Lo reconozco, soy de esos que empiezan a disfrutar y a valorar sólo lo extraordinario. Algo así como que me he ido acostumbrando a lo cotidiano, y si no hay algo que lo rompe, que sobresale, que despunta, parece que no soy capaz de percibir que Dios está detrás. Prometo que intento vivir consciente del paso y del hacer de Dios en mi vida, pero cuando reviso el día ya sólo me detengo en las cosas que apuntan a horizontes lejanos, como si las más cercanas ya no tuviesen valor.
No puedo seguir así, esto tiene que cambiar.
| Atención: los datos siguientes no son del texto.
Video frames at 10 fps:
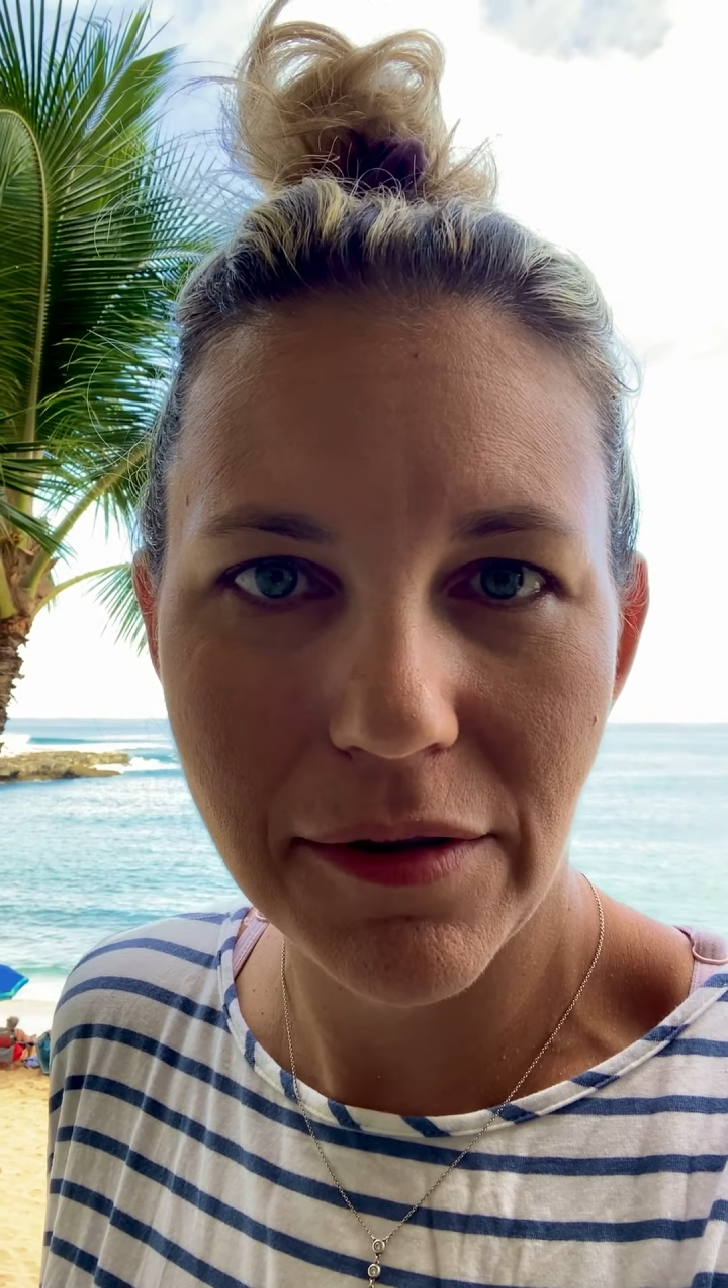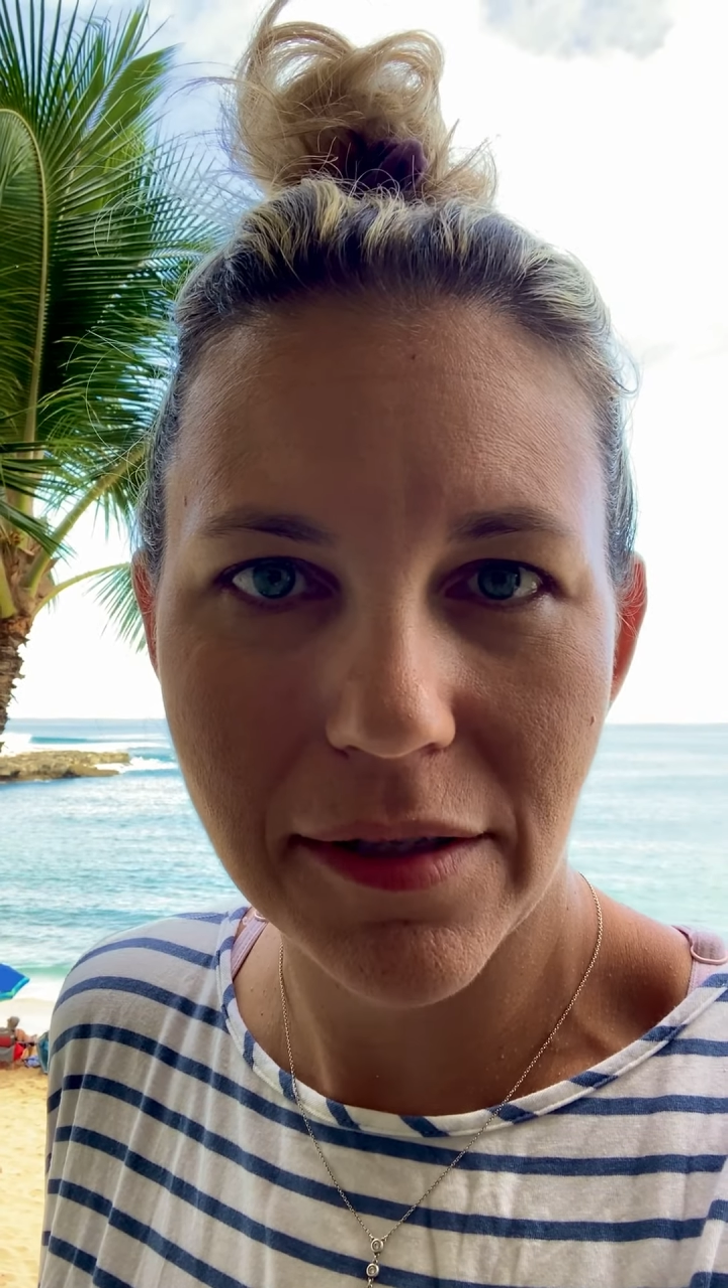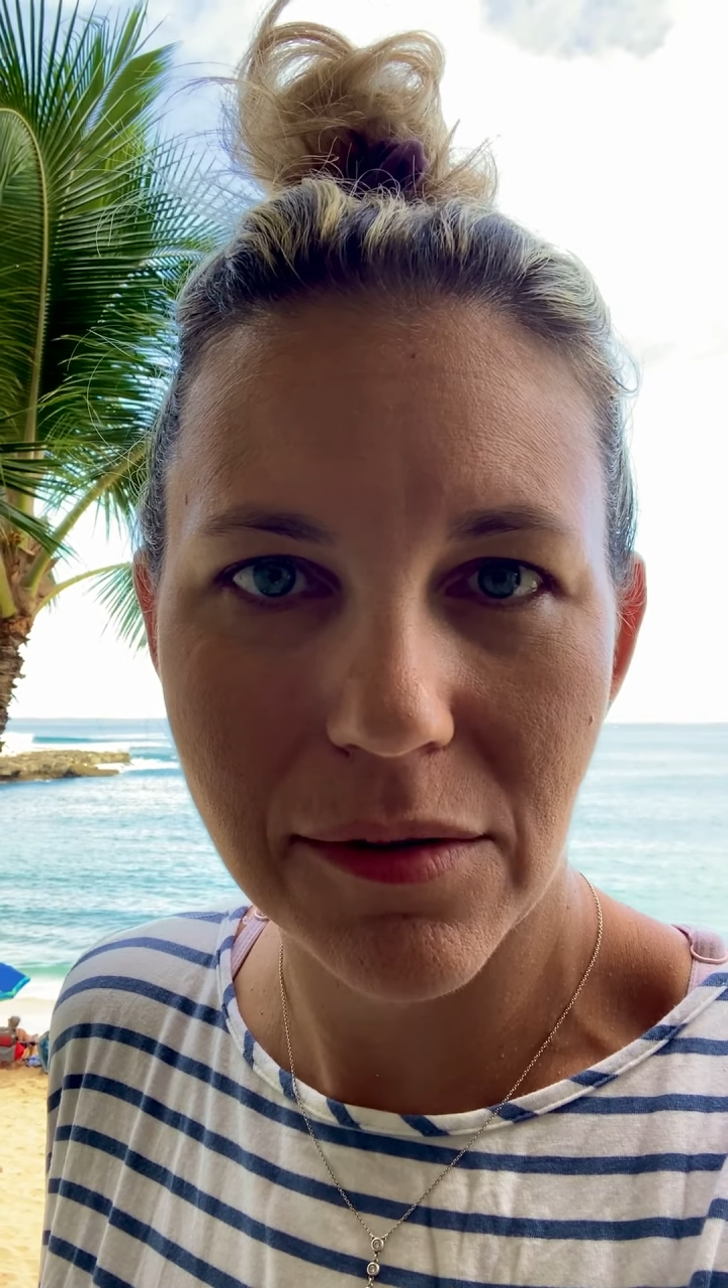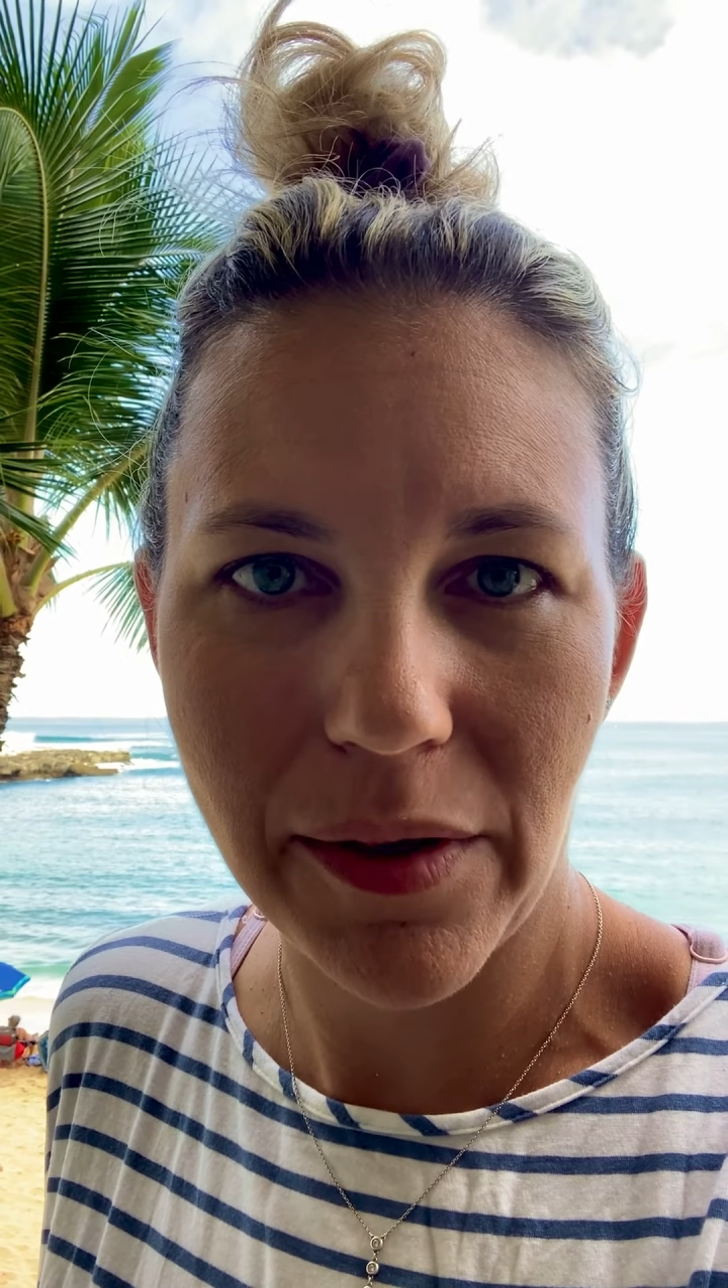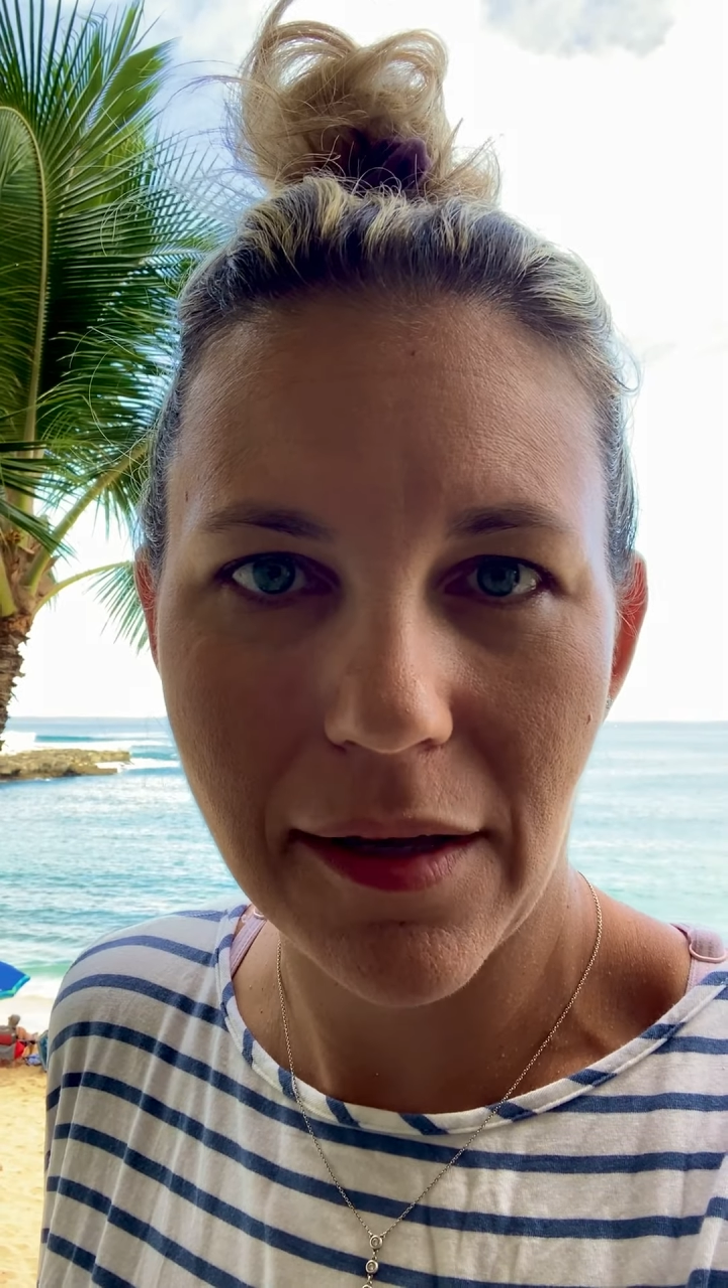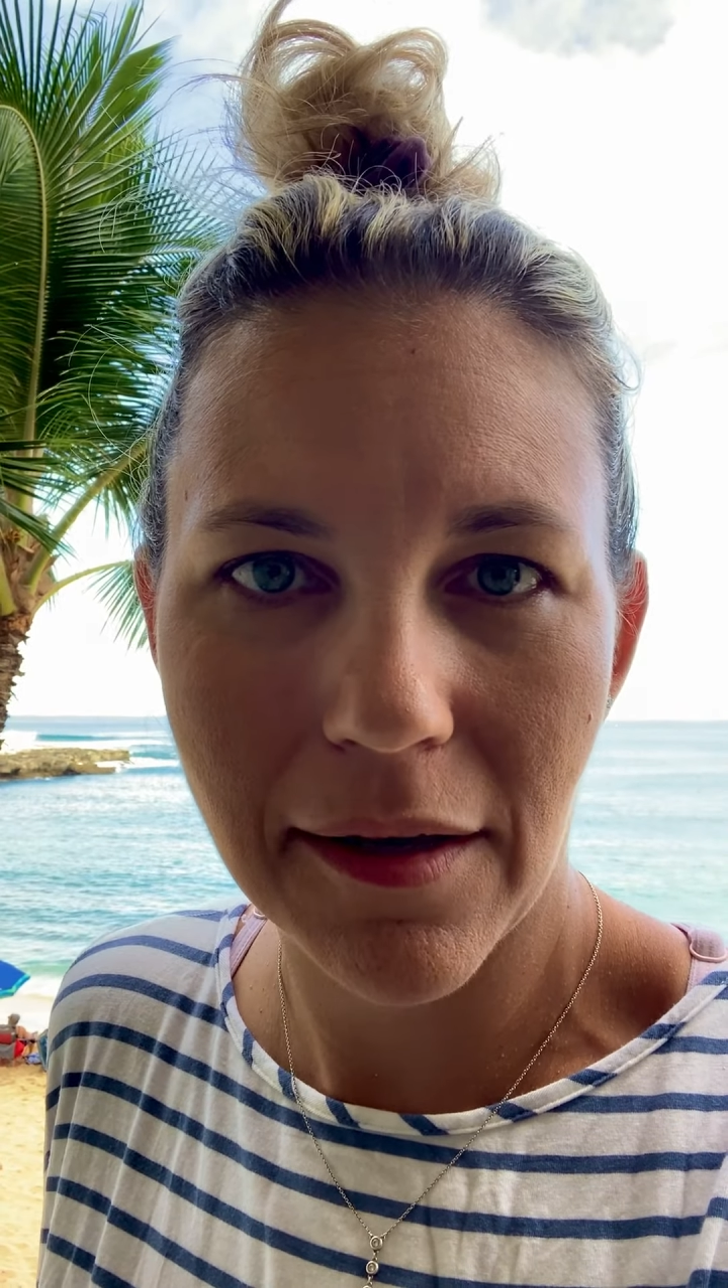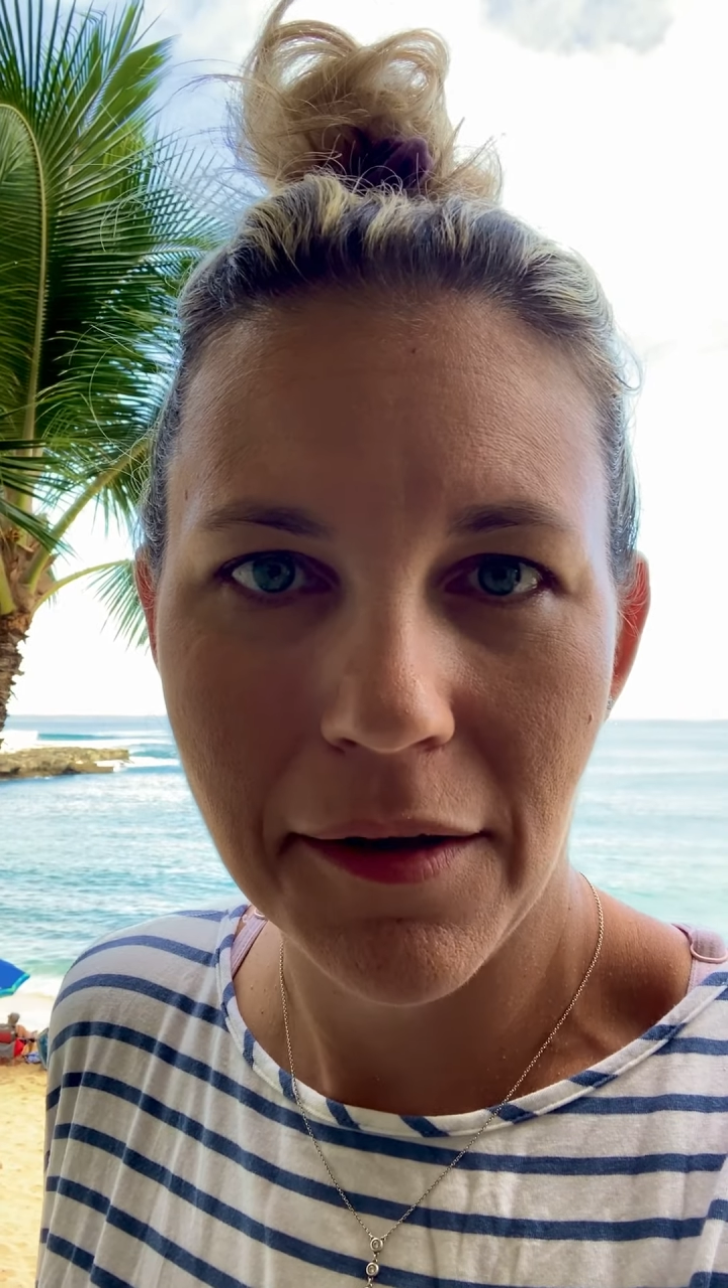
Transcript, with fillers: this week.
Si no comienzo a buscar a Dios en lo cotidiano, me quedaré en una vida bastante pobre, una vida sin matices y sin más color que alguna chispa de brillo de vez en cuando en algunos eventos y personas. ¿Acaso no está Dios en todo? ¿Acaso no está tanto detrás de lo que brilla como de lo que parece apagado?
Este curso voy a prestar más atención en la bondad y bien que se esconden silenciosas huyendo de estrépitos y altavoces; voy a dar importancia a tanta gente que “sólo” trabaja, “sólo” estudia y piensa, que “sólo” ama o trata de ser honesta… voy a disfrutar de tantos encuentros que nunca saldrán en los periódicos ni se harán virales ocupando twits y muros de perfiles.
Presiento que aquí está una de las claves para huir de la amargura y avanzar hacia a felicidad: no dejarse llevar por lo que más ruido hace y ver cómo Dios está presente no sólo en lo que triunfa, sino también -y quizá con más fuerza- en lo que parece no destacar. Aquella sonrisa, aquel recién nacido, aquel tono de voz, aquella pareja abrazada, el trabajo o el pan de cada día…
Sé que los grandes golpes de alegría parecen hablarme más de Dios que la felicidad que se esconde detrás de las pequeñas cosas, y que es muy difícil saborear los pequeños gestos o detalles de amor y de belleza que me rodean cada día. Pero intuyo que esas cosas “intrascendentes” y que ahora me pasan inadvertidas, son el mejor jugo de la vida humana, son las que sostienen el mundo, son las que -si empiezo a poner más atención- más me hablarán de Dios.